Het bevoegd gezag kan door middel van het verlenen van een omgevingsvergunning afwijken van het onder 11.5.1 vervatte verbod, indien strikte toepassing zou leiden tot een beperking van het meest doelmatige gebruik die niet door dringende redenen wordt gerechtvaardigd.

11.6.4 Procedure bij afwijking

Bij de voorbereiding van een besluit tot het verlenen van een omgevingsvergunning als bedoeld in 11.6.1 tot en met 11.6.3 is de in de Wet algemene bepalingen omgevingsrecht geregelde procedure van toepassing.

11.7 Wijzigingsbevoegdheid
11.7.1 Woningsplitsing

Burgemeester en wethouders kunnen deze bestemming wijzigen teneinde het aantal woningen per voor burgerwoning aangewezen bestemmingsvlak te vermeerderen (woningsplitsing). Hierbij dient aan het volgende te worden voldaan:

  • a. woningsplitsing is uitsluitend toegestaan in voormalige langgevelboerderijen en in op verbeelding aangeduide panden die beschikken over de dubbelbestemming ‘Waarde - Cultuurhistorie’;
  • b. er mag geen uitbreiding plaatsvinden van de bebouwde oppervlakte of van de inhoud van het te splitsen gebouw;
  • c. indien een voormalige boerderij wordt gesplitst, dan mogen de inpandige stalgedeelten onderdeel uitmaken van de woning(en);
  • d. het aantal woningen mag na de splitsing niet meer bedragen dan twee;
  • e. de beide woningen dienen na splitsing een inhoud te hebben van minimaal 400 m³ (inclusief aanbouwen);
  • f. per woning mag een vrijstaand bijgebouw van max. 80 m² worden opgericht;
  • g. de voormalige bedrijfsgebouwen dienen, voor zover de toegestane oppervlakte aan vrijstaande bijgebouwen wordt overschreden, te worden geamoveerd, tenzij ze beschikken over cultuurhistorische waarde. In gevallen waar mogelijk sprake is van aanwezige cultuurhistorische waarde raadplegen burgemeester en wethouders een ter zake deskundige commissie of instantie, alvorens te besluiten;
  • h. de splitsing mag geen belemmeringen opleveren voor de omliggende bedrijven.

11.7.2 Bestemming 'Argrarisch - Agrarisch bedrijf'

Burgemeester en wethouders kunnen deze bestemming wijzigen in de bestemming ‘Agrarisch - Agrarisch bedrijf’ ten behoeve van de vestiging van een agrarisch bedrijf.
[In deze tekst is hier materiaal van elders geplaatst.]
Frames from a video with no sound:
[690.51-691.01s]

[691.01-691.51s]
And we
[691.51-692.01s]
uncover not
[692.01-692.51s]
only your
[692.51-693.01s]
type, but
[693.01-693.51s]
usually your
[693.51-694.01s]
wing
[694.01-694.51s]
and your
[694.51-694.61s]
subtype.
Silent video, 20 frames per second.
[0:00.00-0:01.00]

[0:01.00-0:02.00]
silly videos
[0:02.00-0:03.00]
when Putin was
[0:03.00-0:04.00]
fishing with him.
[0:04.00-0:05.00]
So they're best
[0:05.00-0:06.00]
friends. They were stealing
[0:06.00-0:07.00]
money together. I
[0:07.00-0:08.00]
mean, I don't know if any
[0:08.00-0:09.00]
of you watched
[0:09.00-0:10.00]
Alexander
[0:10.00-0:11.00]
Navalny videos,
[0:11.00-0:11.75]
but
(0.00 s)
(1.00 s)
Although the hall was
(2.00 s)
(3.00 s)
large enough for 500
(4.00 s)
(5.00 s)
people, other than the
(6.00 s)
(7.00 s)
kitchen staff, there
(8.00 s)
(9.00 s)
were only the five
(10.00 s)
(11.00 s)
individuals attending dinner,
Aan toepassing van deze bevoegdheid zijn de volgende voorwaarden verbonden:

  • a. uit voorafgaand onderzoek is gebleken dat er geen bedrijf belemmeringen zijn met betrekking tot de afstemmingsaspecten bedoeld in artikel 22.1
  • b. de wijzigingsbevoegdheid mag niet worden toegepast op bestemmingsvlakken welke gelegen zijn op gronden ter plaatse van de aanduiding 'kernrandzone';
  • c. de wijzigingsbevoegdheid kan uitsluitend worden toegepast ten behoeve van de vestiging van een volwaardig agrarisch bedrijf. Omtrent dit onderwerp vragen burgemeester en wethouders voorafgaand aan het nemen van een besluit advies aan een ter zake deskundige commissie of instantie;
  • d. er dient sprake te zijn van een zorgvuldige landschappelijke inpassing op basis van een beplantingsplan;
  • e. de vestiging van glastuinbouwbedrijven en bedrijven die zich bezig houden met teelten in gesloten gebouwen is niet toegestaan;
  • f. de vestiging van een intensieve veehouderij is niet toegestaan;
  • g. er is maximaal één bedrijfswoning toegestaan, tenzij volgens dit plan reeds twee woningen aanwezig zijn.

11.7.3 Procedure bij planwijziging

Op de voorbereiding van een besluit tot wijziging van het bepaalde in 11.7.1 en 11.7.2 is de in Afdeling 3.4 van de Algemene wet bestuursrecht geregelde procedure van toepassing.